DrumDing runs six tracks, each anchored by a single analog percussion voice drawing on DRM1 Mk4 circuitry and running a full VCO, FM, multimode VCF, mixer, and envelope stack. The workflow inversion at its core is simple but consequential: rather than triggering the analog voice directly with a sequencer, users sculpt a sound on that voice, then capture it as a sample inside the machine. Tuning, forward and reverse playback, and AHD envelopes are all available for shaping the captured hit. Two FX pages add overdrive, bit reduction, and AM on the first, and delay, reverb, and panning routing on the second; both pages stack simultaneously on a single voice. Vermona also confirmed an external audio input, which extends the resampling logic to outside sources, drawing comparisons on forum threads to the SP-1200's capture-anything-mid-session approach.

There is a structural commitment baked into this workflow that studios need to understand before pre-ordering: if you decide to alter a sound after sampling, you resample the analog voice entirely. The process is deliberate by design, not a workaround. Each of the 64 projects holds 16 samples alongside all six sequencer tracks, and changing course means returning to the analog voice, resculpting, and capturing again. That loop rewards careful sound designers and may frustrate producers accustomed to non-destructive parameter tweaking.
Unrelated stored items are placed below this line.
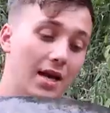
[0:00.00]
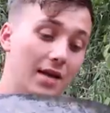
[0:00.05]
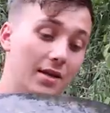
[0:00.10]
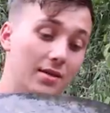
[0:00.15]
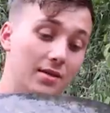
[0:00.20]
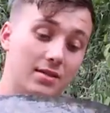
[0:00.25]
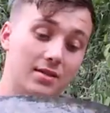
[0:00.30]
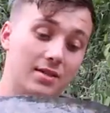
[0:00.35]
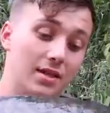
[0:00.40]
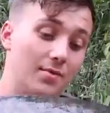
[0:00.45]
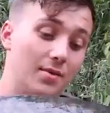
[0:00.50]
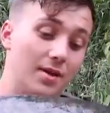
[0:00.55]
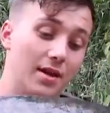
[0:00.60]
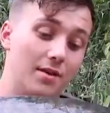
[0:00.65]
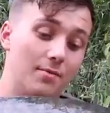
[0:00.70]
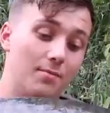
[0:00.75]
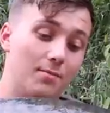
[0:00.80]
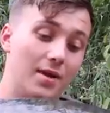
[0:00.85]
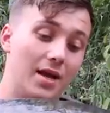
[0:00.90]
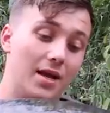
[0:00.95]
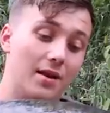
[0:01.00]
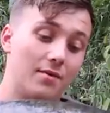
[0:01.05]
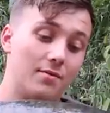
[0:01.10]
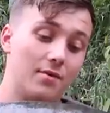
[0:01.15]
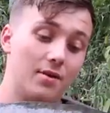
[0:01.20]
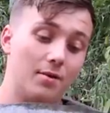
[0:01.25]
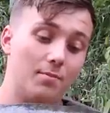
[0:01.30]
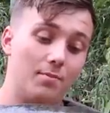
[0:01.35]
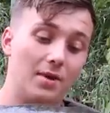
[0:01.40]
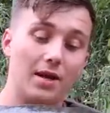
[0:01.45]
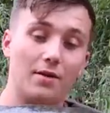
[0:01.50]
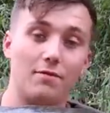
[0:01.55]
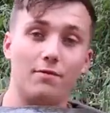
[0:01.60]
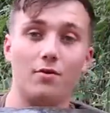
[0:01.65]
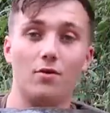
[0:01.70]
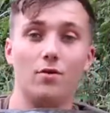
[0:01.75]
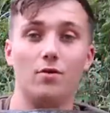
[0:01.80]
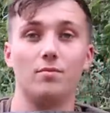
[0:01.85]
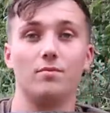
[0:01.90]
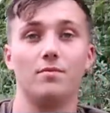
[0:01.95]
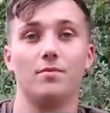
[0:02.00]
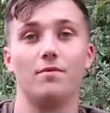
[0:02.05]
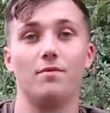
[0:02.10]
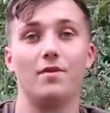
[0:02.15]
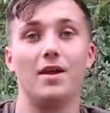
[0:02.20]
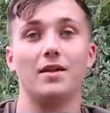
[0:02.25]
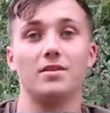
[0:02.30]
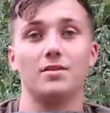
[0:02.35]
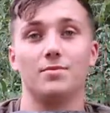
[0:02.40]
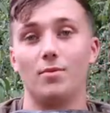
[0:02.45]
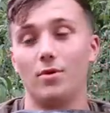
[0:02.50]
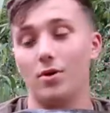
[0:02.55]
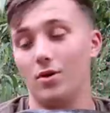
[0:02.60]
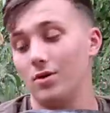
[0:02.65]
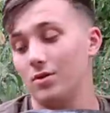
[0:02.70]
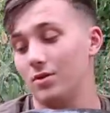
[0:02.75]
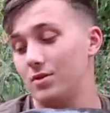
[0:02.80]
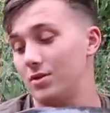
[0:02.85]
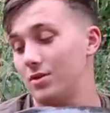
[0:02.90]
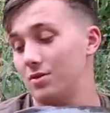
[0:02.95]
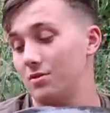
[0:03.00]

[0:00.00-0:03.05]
And same again, black foam, flat spots.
What the OoraMusic beta demo showed clearly working is the sequencer. Vermona developed it in collaboration with an outside sequencer specialist, and the feature set reflects that investment: up to 64 steps per track, parameter locks, probability, micro-timing, ratcheting, polyrhythmic support, independent sequence length per track, and both forward and backward playback directions. An ALT mode layers a second set of parameter settings per step on top of that, adding rhythmic variation without altering the underlying kit. A multi-wave LFO routes into the digital engine parameters, and effects can be automated within the sequence. It is one of the most comprehensively specified sequencers to appear in a drum machine at this price tier, though what that price is remains unannounced.

AI-generated illustration
AI-generated illustration

DrumDing was first shown at Superbooth 2025 in Berlin. Vermona describes it as "almost ready," which puts it closer to release than any previous statement but still short of a ship date.

Three questions to resolve before waiting versus committing to a current alternative now: Does 16 samples per project across 64 projects match the depth you actually use in a live set, or do you exceed that regularly? Does designing, committing, and resampling fit your iterative sound design process, or do you depend on always-adjustable analog voices at the point of triggering? And does the DrumDing, once priced, justify retiring the analog plus SP or Octatrack pairing already on your desk, or does it become a third instrument rather than a replacement for two?